Datalad with S3 datasets

Ariel_Rokem · July 26, 2020, 10:07pm

I have a use-case for datalad, and I wonder whether it makes sense and is currently supported: I have some datasets that are stored in S3. Each dataset is a bucket that is organized in a BIDS-compliant manner.

I would like to know what I need to do so that I can install these datasets and start working with them with datalad. Is there an automated way of doing this? I would like something like:

datalad fancy_command s3://my_bucket

Such that I can now do:

datalad install s3://my_bucket

In particular, I want to be able to authenticate in fancy_command, so that I can access privately-stored datasets in this manner, or inherit the S3 permissions of the machine on which this is run.

Is this currently possible? Or if not, what would it take?

adina · July 27, 2020, 8:50am

If I’m understanding it correctly, the usecase you are describing is not possible with DataLad.

In your description, it seems as if your S3 buckets only contain a collection of files, no Git repositories/DataLad datasets, correct? In order to datalad/git clone anything from somewhere, what is to be cloned needs to be a Git repository, i.e., contain a .git directory with all relevant information required for version control. Without this, a datalad/git clone is not possible. (Please clarify if I’m misunderstanding.)

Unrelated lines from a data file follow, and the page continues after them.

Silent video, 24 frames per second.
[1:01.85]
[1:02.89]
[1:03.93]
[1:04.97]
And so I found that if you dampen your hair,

What could maybe come close to your desired outcome is what we have done with the HCP S3 bucket where we essentially use an existing S3 bucket as a data store that authenticated users can datalad get file contents from. We first queried the bucket for file names, versions, and file urls, created new DataLad dataset from this information, and published the resulting dataset to somewhere it can be cloned from, e.g. GitHub. After cloning the dataset, its file contents can be retrieved from the S3 bucket with datalad get, which will prompt for authentication (and store it encrypted, or retrieve authentication from your systems keyring, if it is already stored in there). There is a write-up of how this was done in the first findoutmore in this handbook usecase.

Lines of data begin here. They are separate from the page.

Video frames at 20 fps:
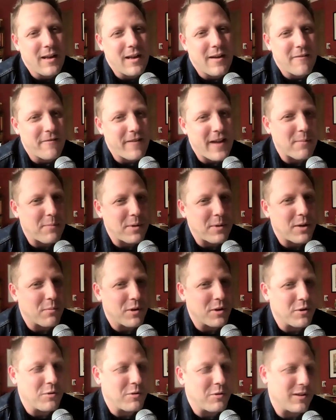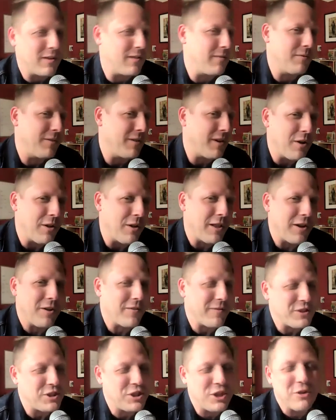family reunion a
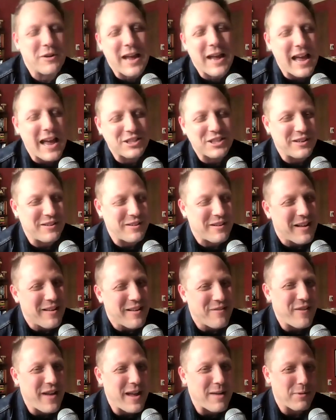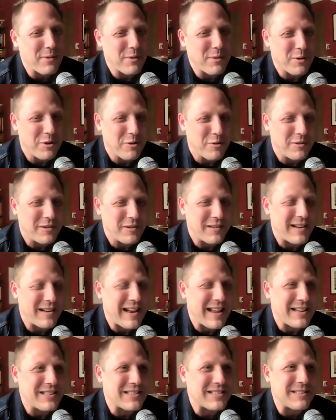little geocaching family reunion
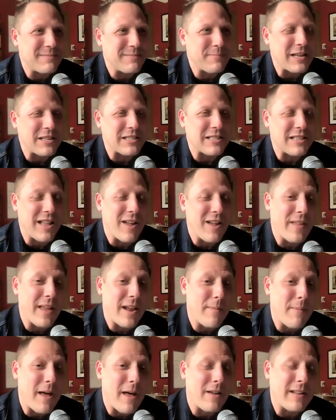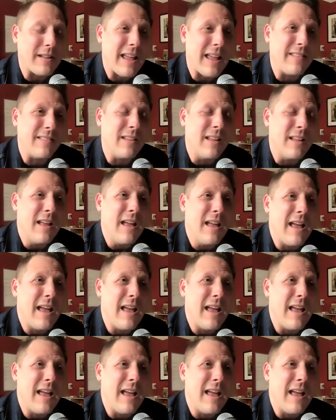and i just i just love that about it and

Other DataLad people, please add if I have missed something

yarikoptic · July 28, 2020, 2:46pm

@Ariel_Rokem Such a use case is exactly the purpose of the (now somewhat elderly, needing more documentation some overhaul, but should work) https://travis-ci.org/github/datalad/datalad-crawler/ extension (just pip install datalad-crawler). With that one you just would end up with 2 stage procedure (so your fancy_command == crawl-init + crawl and it is not direct datalad install although probably could be made into such for some use cases). Unfortunately, we seems do not have a nice tutorial for it in the handbook yet. But there you can find my earlier response which outlines typical use case : How to crawl with datalad? . It is with the datalad crawl we got and keep updating (from time to time) many datasets on http://datasets.datalad.org/ which do not natively come as DataLad datasets.

There is also datalad addurls which provides a powerful tool for populating (and somewhat updating) datasets (or even hierarchies of them) from some structured (.csv, .json) data. Eventually someone should overhaul (or actually just provide an alternative pipeline within it) to use datalad addurls functionality, and just feed it with those structured records crawler discovers.